Following the Great Depression and with another impending World War, Prime Minister William Lyon Mackenzie King was left in a position whereby he had to consider the economic, political, and social influences these minority groups had on Canadians, and act accordingly in order to maintain a unified nation. King’s desire to cater to public opinion often left him conflicted. His personal feelings are reflected in his diaries which were published at the end of the 20th century. Through his diaries, it becomes evident that King was quite sympathetic towards Japanese Canadians but did not want to risk a national unity crisis. As a result, King, guided by his cabinet members and the general attitudes towards these groups, made decisions that are considered to be racist and xenophobic, ultimately having a negative impact on his political legacy. The internment of Japanese people in Canada reveals the conceptions that many had about race during a key period in Canadian nation building.
Major changes in the Canadian immigration policies were facilitated by economic interests such as land development opportunities, railway constructors, and other capital interests. When considering potential migrants, economic development was the primary goal of the government. In 1877, Japanese immigration to Canada began,and by 1931, Canada’s Japanese population totaled around 20,000 people who mostly settled in British Columbia. Although Japanese people did not have the right to vote and were banned from several professions such as law and pharmacy, they became farmers, fishers, miners, store owners, and more.However, as the Japanese community began to grow in Canada, they were met with hostility and in some cases, violence.
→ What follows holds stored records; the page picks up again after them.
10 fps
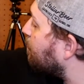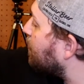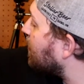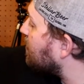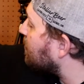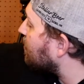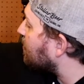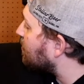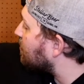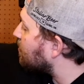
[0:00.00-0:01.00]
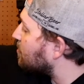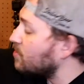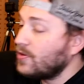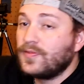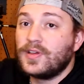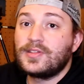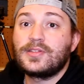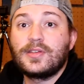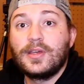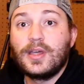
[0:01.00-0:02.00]
piece of this
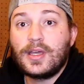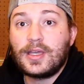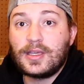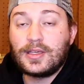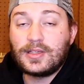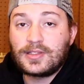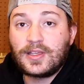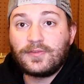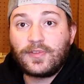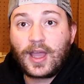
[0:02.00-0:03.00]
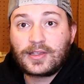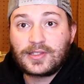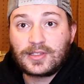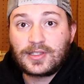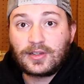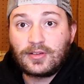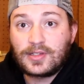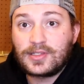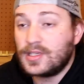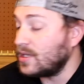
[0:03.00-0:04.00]
surface is in fact 60
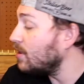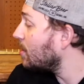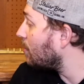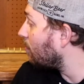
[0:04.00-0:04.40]
degrees C.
Following the Japanese attack on Pearl Harbor in 1941, many Canadians grew more anxious about the presence of Japanese people around them. Despite that many Japanese people expressed their support of the Canadian war effort by purchasing victory bonds,or attempting to enlist, racial hostilities flourished. As tensions increased,Japanese people were seen by many as a threat to national unity and national security. By the end of 1941, the RCMP began arresting Japanese people that they were suspicious of, Japanese-owned fishing boats were impounded, and Japanese newspapers and schools were voluntarily shut down.
In February of 1942, the Canadian government detained and dispossessed the majority of people of Japanese descent living in Canada.Order-in-Council P.C. 1486 allowed for Canada to use the War Measures Act to remove all Japanese Canadians that were residing within 160km of the Pacific Coast and send them to work or reside on farms or in Prisoner of War camps in British Columbia, Manitoba, and Ontario. Many people were separated from their families and their belongings and forced to live in inhumane,cramped living conditions with little access to basic living necessities. In 1943, another order-in-council allowed for the liquidation of all Japanese property that was in the custody of the government. This meant that homes,businesses, and personal property of internees were sold, and the proceeds were used to pay for the social assistance of Japanese Canadians who were detained.
The xenophobia and racist attitudes experienced by Japanese people in Canada proved to be detrimental to the community. Even after the war had ended, Prime Minister Mackenzie King continued to cater to the racist sentiment found within the nation’s general public and among his fellow politicians. No longer wanting Japanese people to be confined to a single province, he offered them the choice of moving east, or moving to Japan. Over a qua of the people who moved to Japan were Canadian-born. By 1948, Japanese people were granted the right to vote as tensions began to settle. The internment of Japanese people in Canada serves as an example in Canadian history whereby a group of people was labelled as a threat and suffered horrific and traumatic consequences at the hands of the government as a result of this. In 1988,former Prime Minister Brian Mulroney rose in the House of Commons and apologized on behalf of the Canadian Government for the actions committed against Japanese people during the Second World War. The stories and testimonies from survivors and their families provide insight into this horrific period of Canadian history which must never be forgotten.